### The problem
Give back the whole listing exactly as written, pictures excluded.

### The input
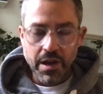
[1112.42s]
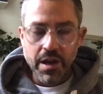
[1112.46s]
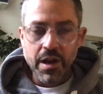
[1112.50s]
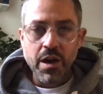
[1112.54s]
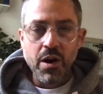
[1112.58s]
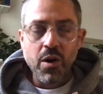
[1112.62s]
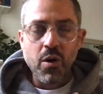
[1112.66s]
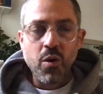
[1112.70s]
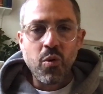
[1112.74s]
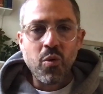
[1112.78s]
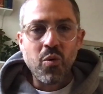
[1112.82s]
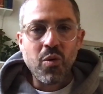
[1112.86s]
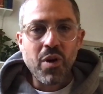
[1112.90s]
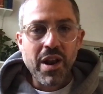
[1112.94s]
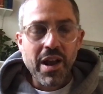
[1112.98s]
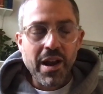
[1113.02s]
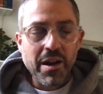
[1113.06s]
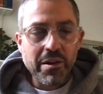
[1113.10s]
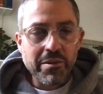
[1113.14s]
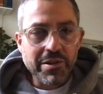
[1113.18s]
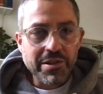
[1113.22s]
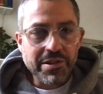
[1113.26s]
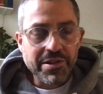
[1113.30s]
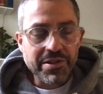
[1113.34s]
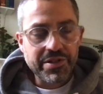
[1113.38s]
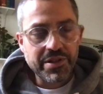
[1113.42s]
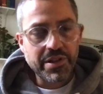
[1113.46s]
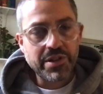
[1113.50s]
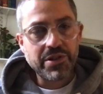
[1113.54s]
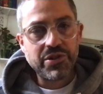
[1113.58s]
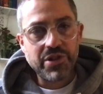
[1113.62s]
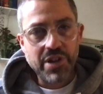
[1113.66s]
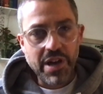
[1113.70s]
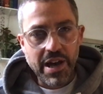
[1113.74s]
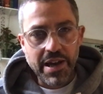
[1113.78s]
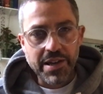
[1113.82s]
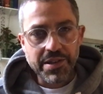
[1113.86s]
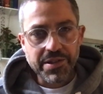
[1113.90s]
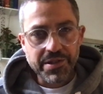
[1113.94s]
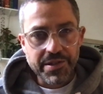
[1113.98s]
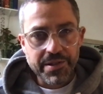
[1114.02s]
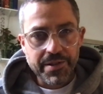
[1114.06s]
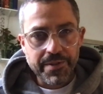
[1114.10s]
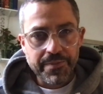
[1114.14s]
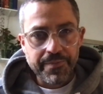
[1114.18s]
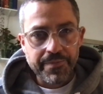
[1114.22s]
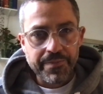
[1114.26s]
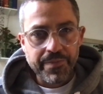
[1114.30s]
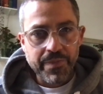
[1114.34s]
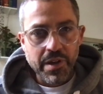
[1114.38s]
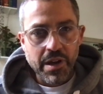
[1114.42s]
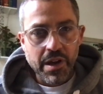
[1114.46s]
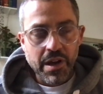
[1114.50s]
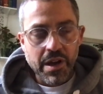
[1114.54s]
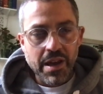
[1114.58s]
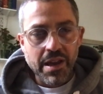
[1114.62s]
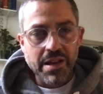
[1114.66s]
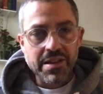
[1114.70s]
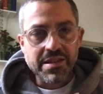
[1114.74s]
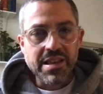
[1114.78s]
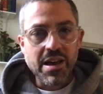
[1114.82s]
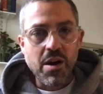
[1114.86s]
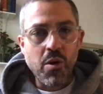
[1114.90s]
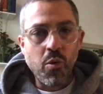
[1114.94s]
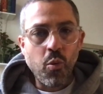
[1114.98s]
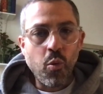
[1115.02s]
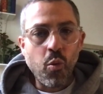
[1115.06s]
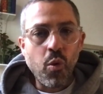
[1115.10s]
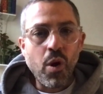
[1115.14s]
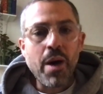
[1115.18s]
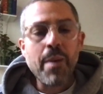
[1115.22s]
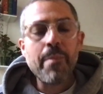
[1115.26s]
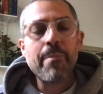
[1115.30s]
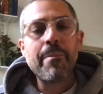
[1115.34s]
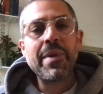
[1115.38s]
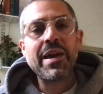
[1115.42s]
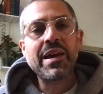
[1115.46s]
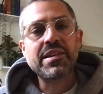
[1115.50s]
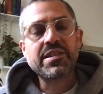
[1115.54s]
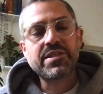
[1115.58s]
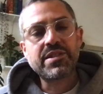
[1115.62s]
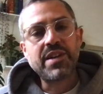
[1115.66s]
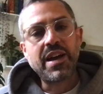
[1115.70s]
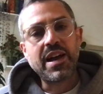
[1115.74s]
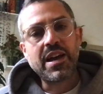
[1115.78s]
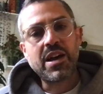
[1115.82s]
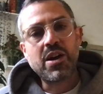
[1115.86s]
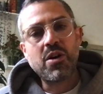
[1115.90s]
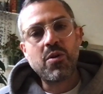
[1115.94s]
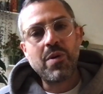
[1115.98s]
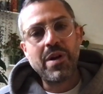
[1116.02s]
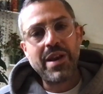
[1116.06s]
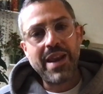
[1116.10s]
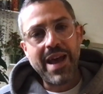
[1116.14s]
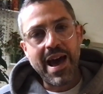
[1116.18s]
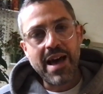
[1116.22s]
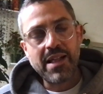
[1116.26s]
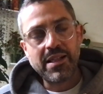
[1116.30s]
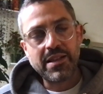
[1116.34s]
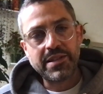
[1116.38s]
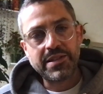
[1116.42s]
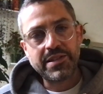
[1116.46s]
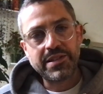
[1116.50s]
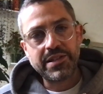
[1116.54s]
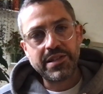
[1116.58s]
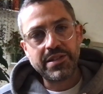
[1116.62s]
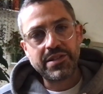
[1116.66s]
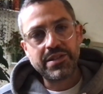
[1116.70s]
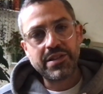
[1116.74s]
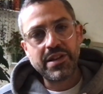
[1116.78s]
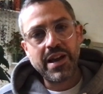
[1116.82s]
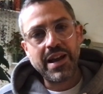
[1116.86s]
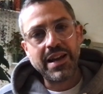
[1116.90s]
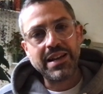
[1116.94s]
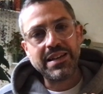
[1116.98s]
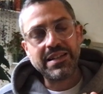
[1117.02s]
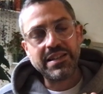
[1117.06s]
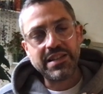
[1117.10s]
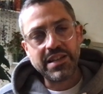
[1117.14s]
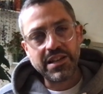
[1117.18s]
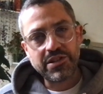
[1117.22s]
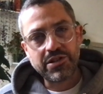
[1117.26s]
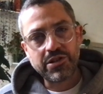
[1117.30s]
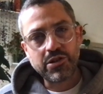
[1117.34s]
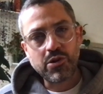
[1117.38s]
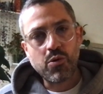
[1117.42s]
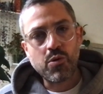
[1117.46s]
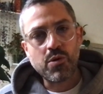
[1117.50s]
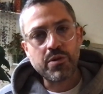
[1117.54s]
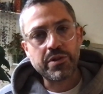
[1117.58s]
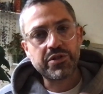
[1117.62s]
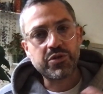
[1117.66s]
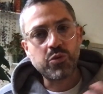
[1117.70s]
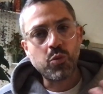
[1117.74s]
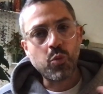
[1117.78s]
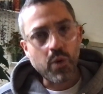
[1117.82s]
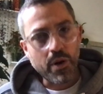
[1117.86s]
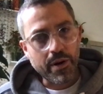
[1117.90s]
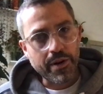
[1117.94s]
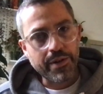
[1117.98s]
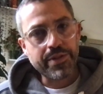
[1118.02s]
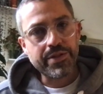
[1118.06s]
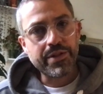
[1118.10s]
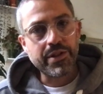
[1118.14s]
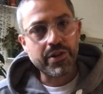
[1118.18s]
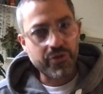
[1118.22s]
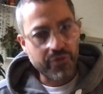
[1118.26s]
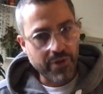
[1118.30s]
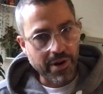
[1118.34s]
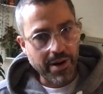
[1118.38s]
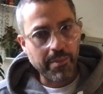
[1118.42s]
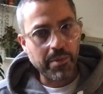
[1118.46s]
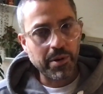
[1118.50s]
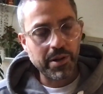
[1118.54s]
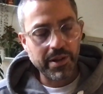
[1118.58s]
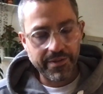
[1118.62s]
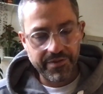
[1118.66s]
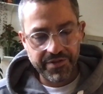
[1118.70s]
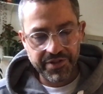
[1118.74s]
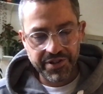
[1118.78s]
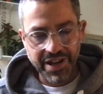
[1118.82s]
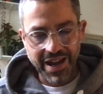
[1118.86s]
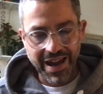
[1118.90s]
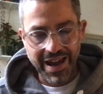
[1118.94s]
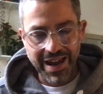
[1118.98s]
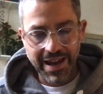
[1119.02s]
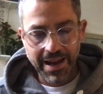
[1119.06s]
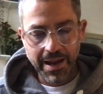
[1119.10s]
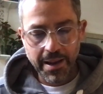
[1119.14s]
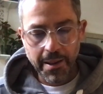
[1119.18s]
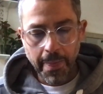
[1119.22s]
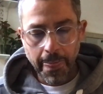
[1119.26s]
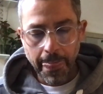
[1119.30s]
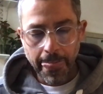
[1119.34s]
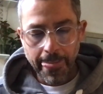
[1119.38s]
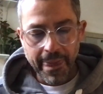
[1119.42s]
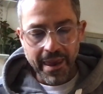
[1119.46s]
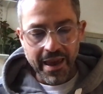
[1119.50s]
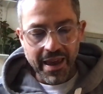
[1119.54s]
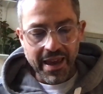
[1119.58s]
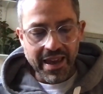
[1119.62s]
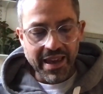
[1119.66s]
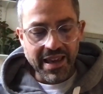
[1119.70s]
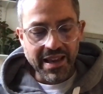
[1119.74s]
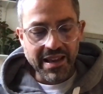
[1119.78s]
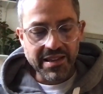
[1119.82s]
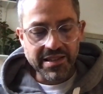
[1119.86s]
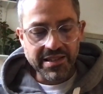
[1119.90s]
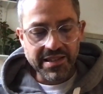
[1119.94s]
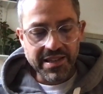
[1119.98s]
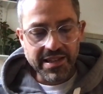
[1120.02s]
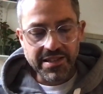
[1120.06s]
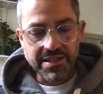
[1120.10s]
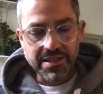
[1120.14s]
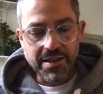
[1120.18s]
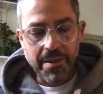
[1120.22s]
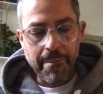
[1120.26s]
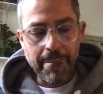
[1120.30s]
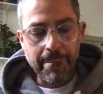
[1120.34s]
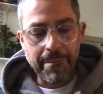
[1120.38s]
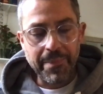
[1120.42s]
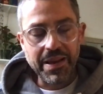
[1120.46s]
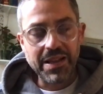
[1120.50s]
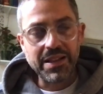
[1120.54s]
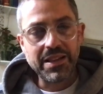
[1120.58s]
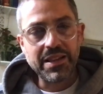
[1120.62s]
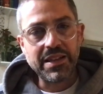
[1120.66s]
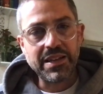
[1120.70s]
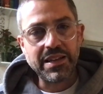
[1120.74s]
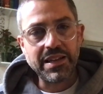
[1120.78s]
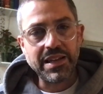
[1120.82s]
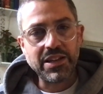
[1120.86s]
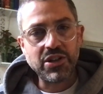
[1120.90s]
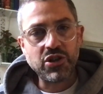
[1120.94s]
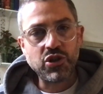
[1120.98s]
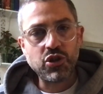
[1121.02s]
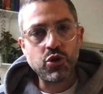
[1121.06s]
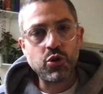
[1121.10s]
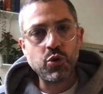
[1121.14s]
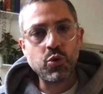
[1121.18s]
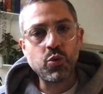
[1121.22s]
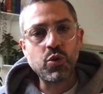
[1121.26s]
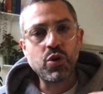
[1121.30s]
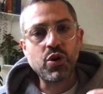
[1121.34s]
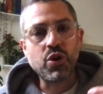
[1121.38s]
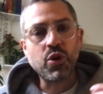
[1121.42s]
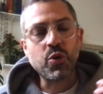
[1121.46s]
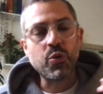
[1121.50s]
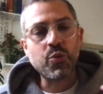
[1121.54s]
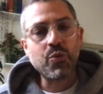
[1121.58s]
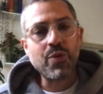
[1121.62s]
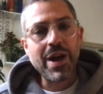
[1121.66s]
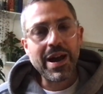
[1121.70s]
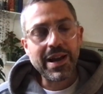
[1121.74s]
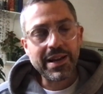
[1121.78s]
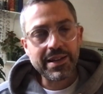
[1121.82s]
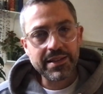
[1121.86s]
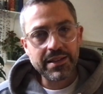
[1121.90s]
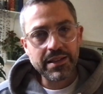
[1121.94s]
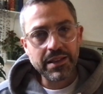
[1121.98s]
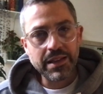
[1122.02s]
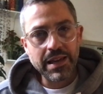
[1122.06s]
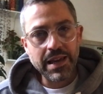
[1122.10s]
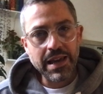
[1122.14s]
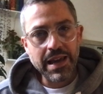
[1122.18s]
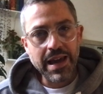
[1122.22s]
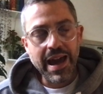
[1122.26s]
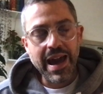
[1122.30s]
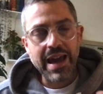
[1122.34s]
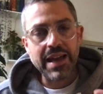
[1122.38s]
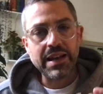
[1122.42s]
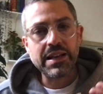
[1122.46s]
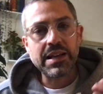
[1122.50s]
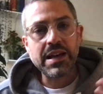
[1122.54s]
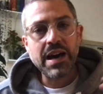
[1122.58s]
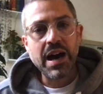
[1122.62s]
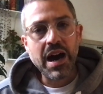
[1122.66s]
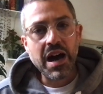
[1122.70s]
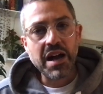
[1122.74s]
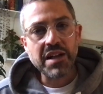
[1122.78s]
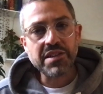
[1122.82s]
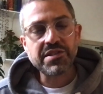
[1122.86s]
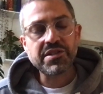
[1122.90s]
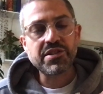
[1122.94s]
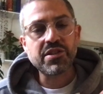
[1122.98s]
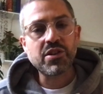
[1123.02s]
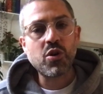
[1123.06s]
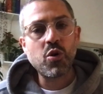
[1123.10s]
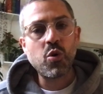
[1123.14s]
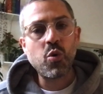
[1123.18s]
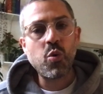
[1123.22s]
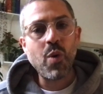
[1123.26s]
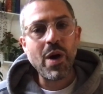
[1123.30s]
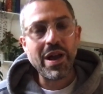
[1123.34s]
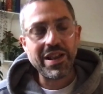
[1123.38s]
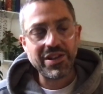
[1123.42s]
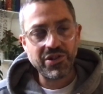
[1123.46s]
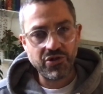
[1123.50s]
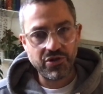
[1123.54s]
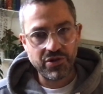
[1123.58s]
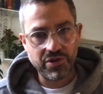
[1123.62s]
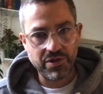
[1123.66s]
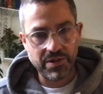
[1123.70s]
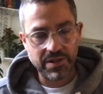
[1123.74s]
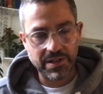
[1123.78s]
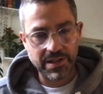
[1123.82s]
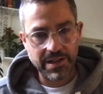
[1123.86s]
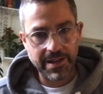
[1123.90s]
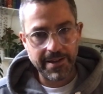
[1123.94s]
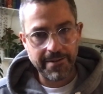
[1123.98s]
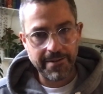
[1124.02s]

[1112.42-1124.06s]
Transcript: What I would suggest is that what makes psychoanalysis a discourse worth the trouble of saying is its ability to correctly and consequentially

### Finished exercise
[1112.42s]
[1112.46s]
[1112.50s]
[1112.54s]
[1112.58s]
[1112.62s]
[1112.66s]
[1112.70s]
[1112.74s]
[1112.78s]
[1112.82s]
[1112.86s]
[1112.90s]
[1112.94s]
[1112.98s]
[1113.02s]
[1113.06s]
[1113.10s]
[1113.14s]
[1113.18s]
[1113.22s]
[1113.26s]
[1113.30s]
[1113.34s]
[1113.38s]
[1113.42s]
[1113.46s]
[1113.50s]
[1113.54s]
[1113.58s]
[1113.62s]
[1113.66s]
[1113.70s]
[1113.74s]
[1113.78s]
[1113.82s]
[1113.86s]
[1113.90s]
[1113.94s]
[1113.98s]
[1114.02s]
[1114.06s]
[1114.10s]
[1114.14s]
[1114.18s]
[1114.22s]
[1114.26s]
[1114.30s]
[1114.34s]
[1114.38s]
[1114.42s]
[1114.46s]
[1114.50s]
[1114.54s]
[1114.58s]
[1114.62s]
[1114.66s]
[1114.70s]
[1114.74s]
[1114.78s]
[1114.82s]
[1114.86s]
[1114.90s]
[1114.94s]
[1114.98s]
[1115.02s]
[1115.06s]
[1115.10s]
[1115.14s]
[1115.18s]
[1115.22s]
[1115.26s]
[1115.30s]
[1115.34s]
[1115.38s]
[1115.42s]
[1115.46s]
[1115.50s]
[1115.54s]
[1115.58s]
[1115.62s]
[1115.66s]
[1115.70s]
[1115.74s]
[1115.78s]
[1115.82s]
[1115.86s]
[1115.90s]
[1115.94s]
[1115.98s]
[1116.02s]
[1116.06s]
[1116.10s]
[1116.14s]
[1116.18s]
[1116.22s]
[1116.26s]
[1116.30s]
[1116.34s]
[1116.38s]
[1116.42s]
[1116.46s]
[1116.50s]
[1116.54s]
[1116.58s]
[1116.62s]
[1116.66s]
[1116.70s]
[1116.74s]
[1116.78s]
[1116.82s]
[1116.86s]
[1116.90s]
[1116.94s]
[1116.98s]
[1117.02s]
[1117.06s]
[1117.10s]
[1117.14s]
[1117.18s]
[1117.22s]
[1117.26s]
[1117.30s]
[1117.34s]
[1117.38s]
[1117.42s]
[1117.46s]
[1117.50s]
[1117.54s]
[1117.58s]
[1117.62s]
[1117.66s]
[1117.70s]
[1117.74s]
[1117.78s]
[1117.82s]
[1117.86s]
[1117.90s]
[1117.94s]
[1117.98s]
[1118.02s]
[1118.06s]
[1118.10s]
[1118.14s]
[1118.18s]
[1118.22s]
[1118.26s]
[1118.30s]
[1118.34s]
[1118.38s]
[1118.42s]
[1118.46s]
[1118.50s]
[1118.54s]
[1118.58s]
[1118.62s]
[1118.66s]
[1118.70s]
[1118.74s]
[1118.78s]
[1118.82s]
[1118.86s]
[1118.90s]
[1118.94s]
[1118.98s]
[1119.02s]
[1119.06s]
[1119.10s]
[1119.14s]
[1119.18s]
[1119.22s]
[1119.26s]
[1119.30s]
[1119.34s]
[1119.38s]
[1119.42s]
[1119.46s]
[1119.50s]
[1119.54s]
[1119.58s]
[1119.62s]
[1119.66s]
[1119.70s]
[1119.74s]
[1119.78s]
[1119.82s]
[1119.86s]
[1119.90s]
[1119.94s]
[1119.98s]
[1120.02s]
[1120.06s]
[1120.10s]
[1120.14s]
[1120.18s]
[1120.22s]
[1120.26s]
[1120.30s]
[1120.34s]
[1120.38s]
[1120.42s]
[1120.46s]
[1120.50s]
[1120.54s]
[1120.58s]
[1120.62s]
[1120.66s]
[1120.70s]
[1120.74s]
[1120.78s]
[1120.82s]
[1120.86s]
[1120.90s]
[1120.94s]
[1120.98s]
[1121.02s]
[1121.06s]
[1121.10s]
[1121.14s]
[1121.18s]
[1121.22s]
[1121.26s]
[1121.30s]
[1121.34s]
[1121.38s]
[1121.42s]
[1121.46s]
[1121.50s]
[1121.54s]
[1121.58s]
[1121.62s]
[1121.66s]
[1121.70s]
[1121.74s]
[1121.78s]
[1121.82s]
[1121.86s]
[1121.90s]
[1121.94s]
[1121.98s]
[1122.02s]
[1122.06s]
[1122.10s]
[1122.14s]
[1122.18s]
[1122.22s]
[1122.26s]
[1122.30s]
[1122.34s]
[1122.38s]
[1122.42s]
[1122.46s]
[1122.50s]
[1122.54s]
[1122.58s]
[1122.62s]
[1122.66s]
[1122.70s]
[1122.74s]
[1122.78s]
[1122.82s]
[1122.86s]
[1122.90s]
[1122.94s]
[1122.98s]
[1123.02s]
[1123.06s]
[1123.10s]
[1123.14s]
[1123.18s]
[1123.22s]
[1123.26s]
[1123.30s]
[1123.34s]
[1123.38s]
[1123.42s]
[1123.46s]
[1123.50s]
[1123.54s]
[1123.58s]
[1123.62s]
[1123.66s]
[1123.70s]
[1123.74s]
[1123.78s]
[1123.82s]
[1123.86s]
[1123.90s]
[1123.94s]
[1123.98s]
[1124.02s]

[1112.42-1124.06s]
Transcript: What I would suggest is that what makes psychoanalysis a discourse worth the trouble of saying is its ability to correctly and consequentially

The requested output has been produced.